To do this you need cusf_predictor_wrapper and it's dependencies installed. Refer to the [documentation on how to install this](https://github.com/darksidelemm/cusf_predictor_wrapper/).
* Copy the 'get_wind_data.py' script from cusf_predictor_wrapper/apps into this directory.
You will then need to modify the horusmapper.cfg Predictor section setting as necessary to reflect the predictory binary location, the appropriate model_download command, and set `[predictor] predictor_enabled = True`
You can then click 'Download Model' in the web interface's setting tab to trigger a download of the latest GFS model data. Predictions will start automatically once a valid model is available.
At the moment Chasemapper supports receiving chase-car positions via either a Serial-attached GPS, or Horus UDP messages. Refer to the configuration file for setup information for these options.
This application can also plot your position onto the tracker.habhub.org map, so others can see when you're out balloon chasing. You can also fetch positions of nearby chase cars from Habitat, to see if others are out chasing as well :-) These options can be enabled from the control pane on the left of the web interface, and can also be set within the configuration file.
Chasemapper can serve up map tiles from a specified directory to the web client. Of course, for this to be useful, we need map tiles to server! [FoxtrotGPS](https://www.foxtrotgps.org/) can help us with this, as it caches map tiles to `~/Maps/`, with one subdirectory per map layer (i.e. `~/Maps/OSM/`, `~/Maps/opencyclemap/`).
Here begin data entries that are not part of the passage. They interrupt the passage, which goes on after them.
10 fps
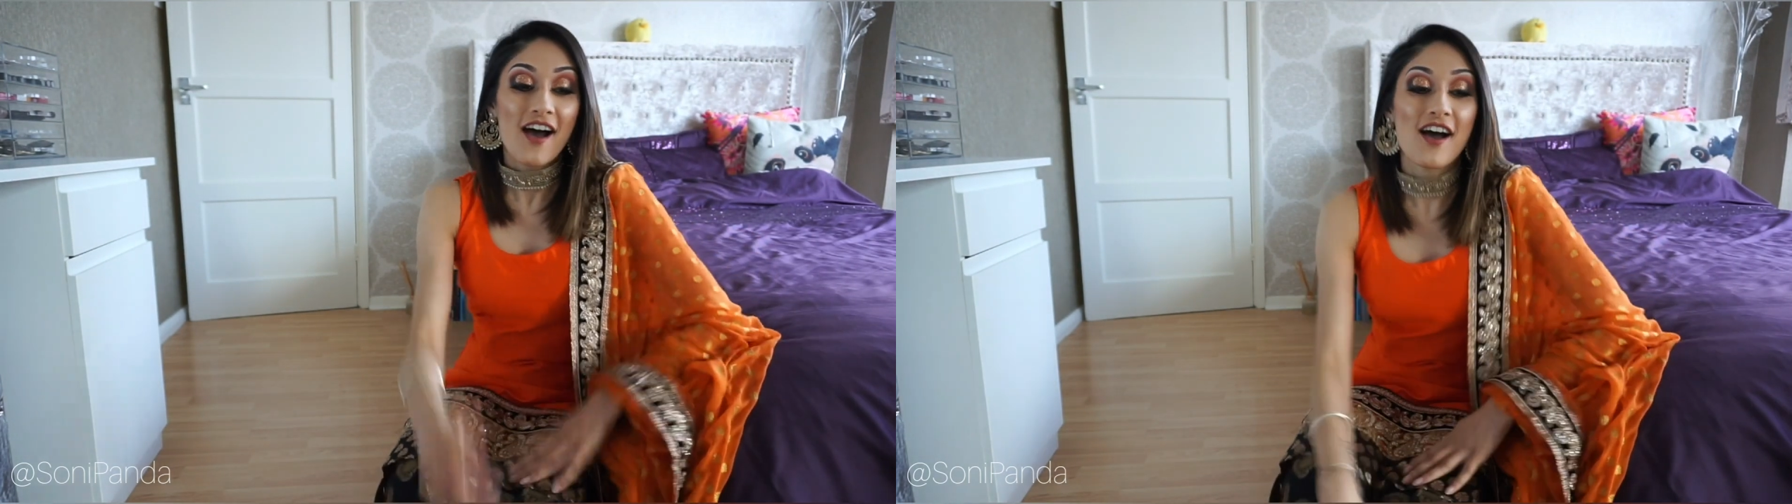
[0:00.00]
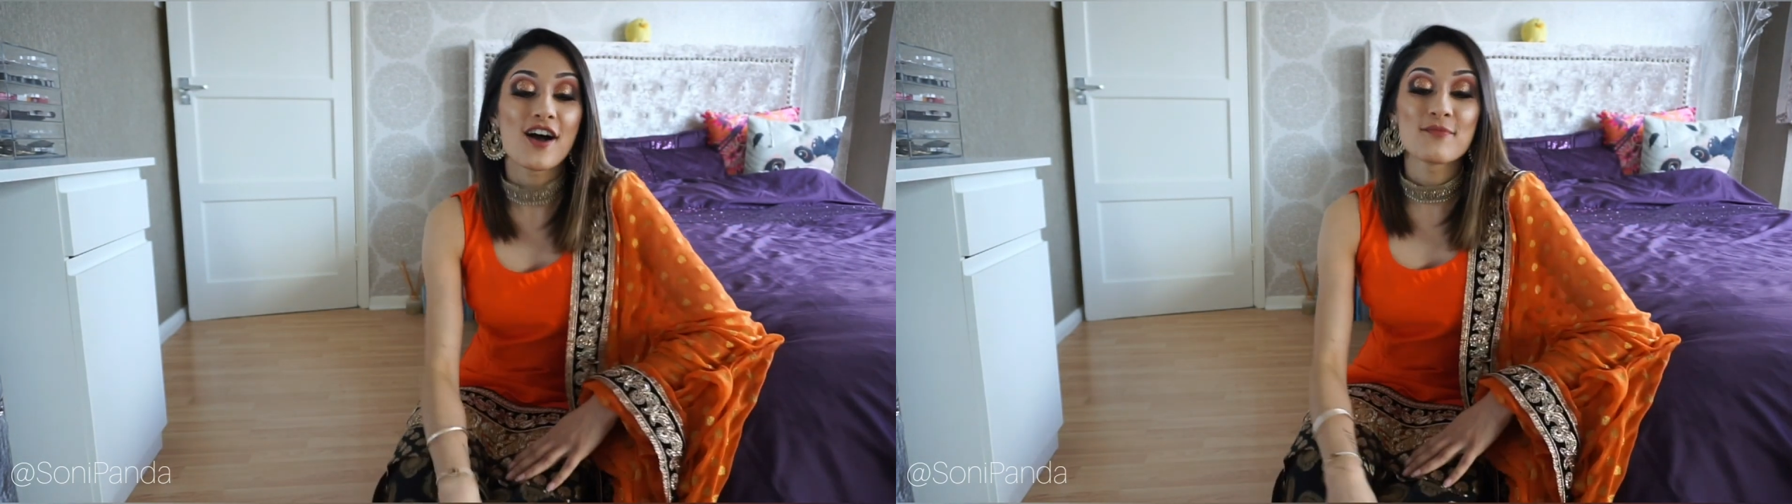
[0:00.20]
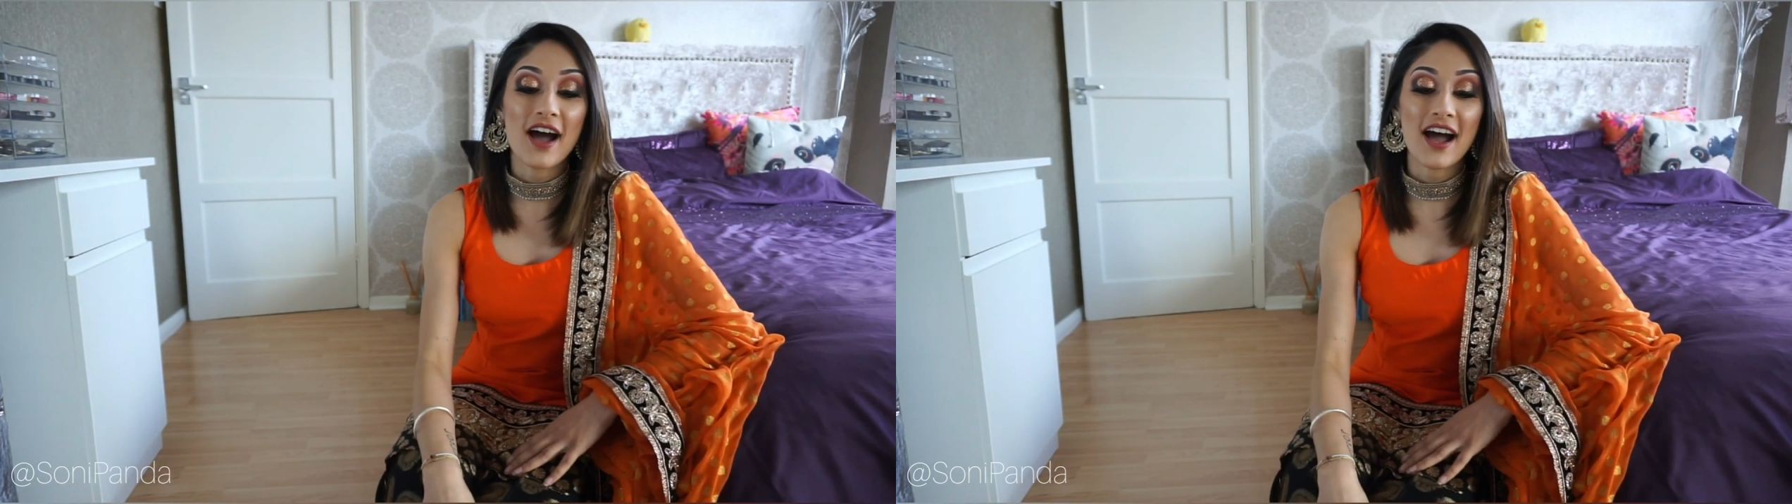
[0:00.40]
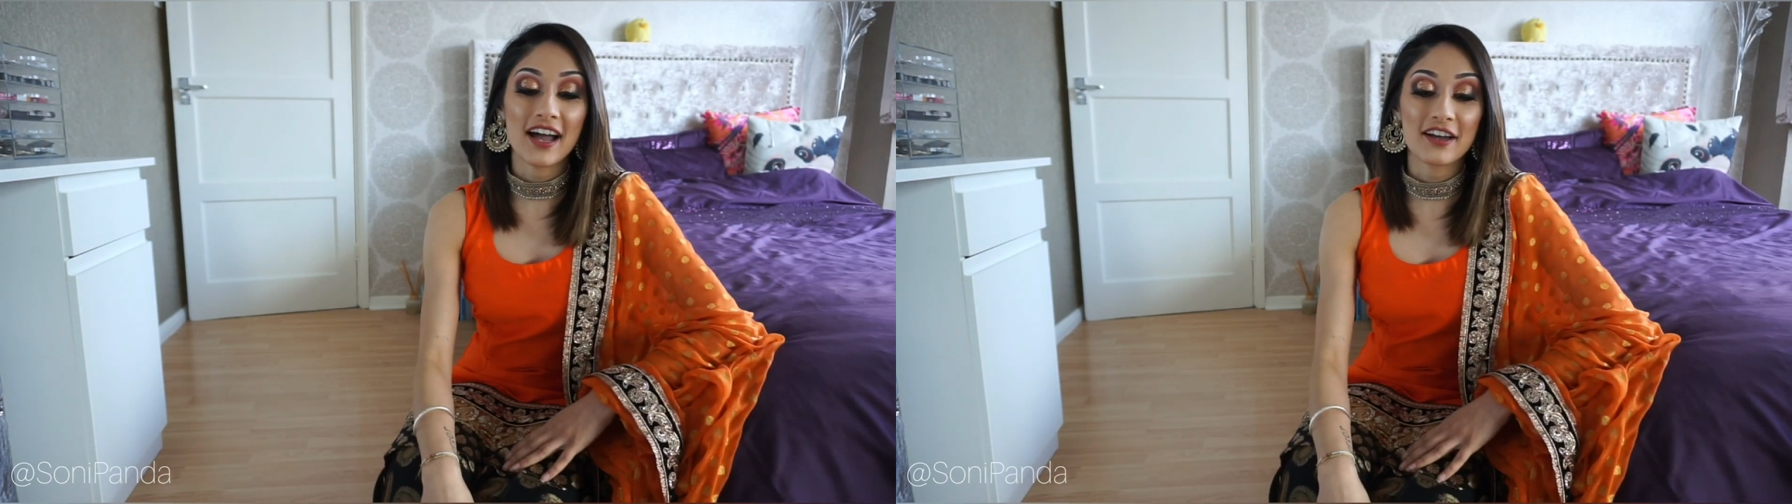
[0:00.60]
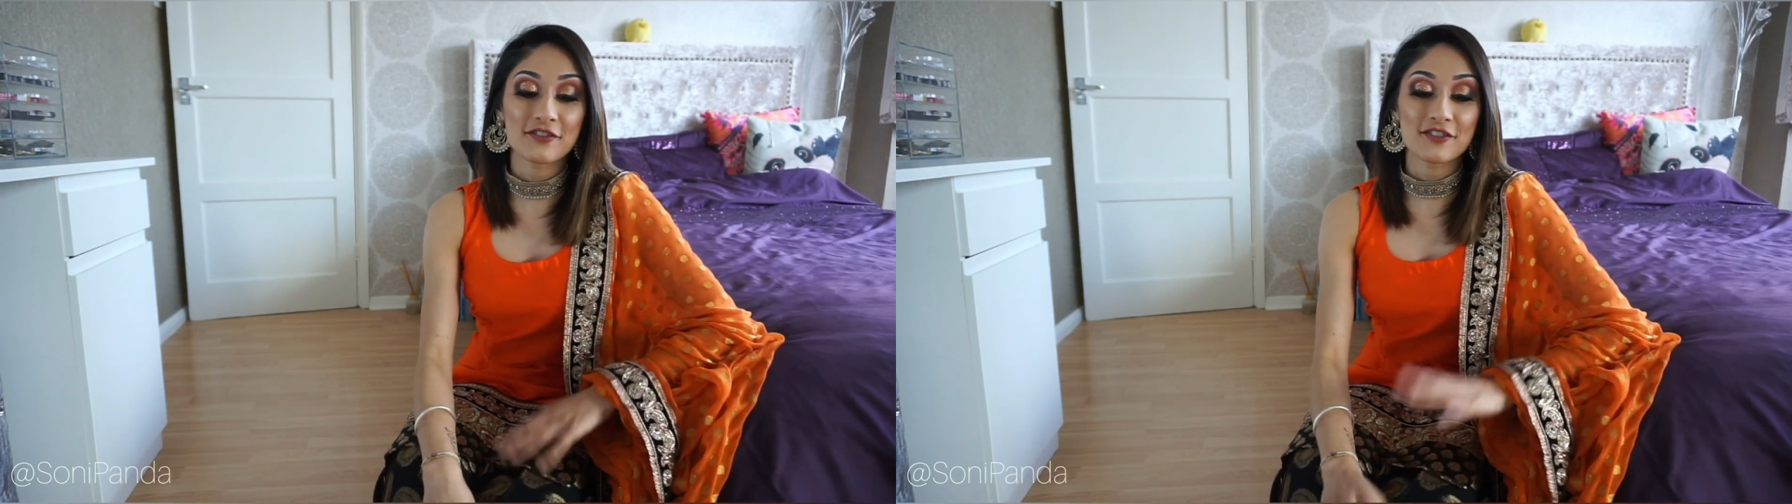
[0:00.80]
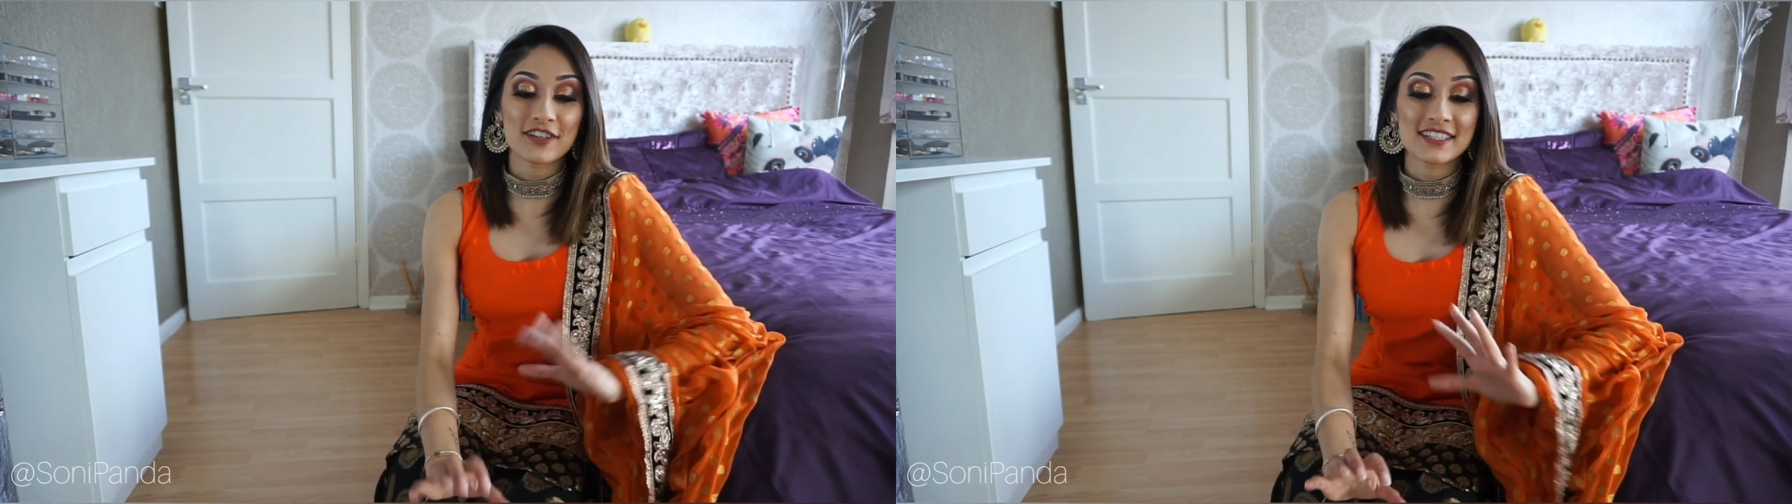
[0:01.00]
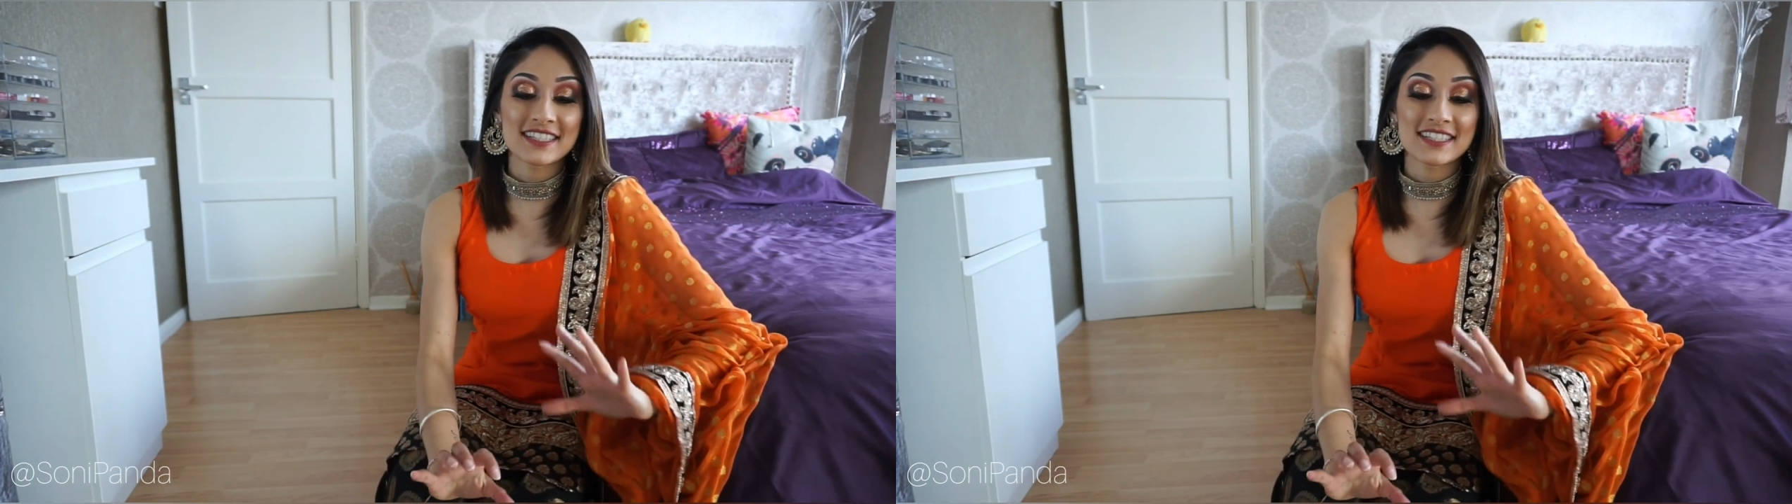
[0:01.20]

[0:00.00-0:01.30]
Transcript: I've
This can be enabled by setting `[offline_maps] tile_server_enabled = True`, and changing `[offline_maps] tile_server_path` to point to your tile cache directory (i.e. `/home/pi/Maps/`). Chasemapper will assume each subdirectory in this folder is a valid map layer and will add them to the map layer list at the top-right of the interface.
### Caching Maps
To grab map tiles to use with this, we're going to use FoxtrotGPS's [Cached Maps](https://www.foxtrotgps.org/doc/foxtrotgps.html#Cached-Maps) feature.
* Install FoxtrotGPS (Linux only unfortunately, works OK on a Pi!) either [from source](https://www.foxtrotgps.org/releases/), or via your system package manager (`sudo apt-get install foxtrotgps`).
* Load up FoxtrotGPS, and pan around the area you are intersted in caching. Pick the map layer you want, right-click on the map, and choose 'Map download'. You can then select how many zoom levels you want to cache, and start it downloading (this may take a while!)
* Once you have a set of folders within your `~/Maps` cache directory, you can startup Chasemapper and start using them! Tiles will be served up as they become available.
(If anyone has managed to get ECW support working in GDAL recently, please contact me! I would like to convert some topographic maps in ECW format to tiles for use with Chasemapper.)
Chasemapper can be operated in a 'continuous' mode, running as a systemd service. I use this in my chase car so that I can power up my car Raspberry Pi, and have services like auto_rx and chasemapper running immediately.
To set this up, the chasemapper.service file must be edited to include your username, and the path to this directory.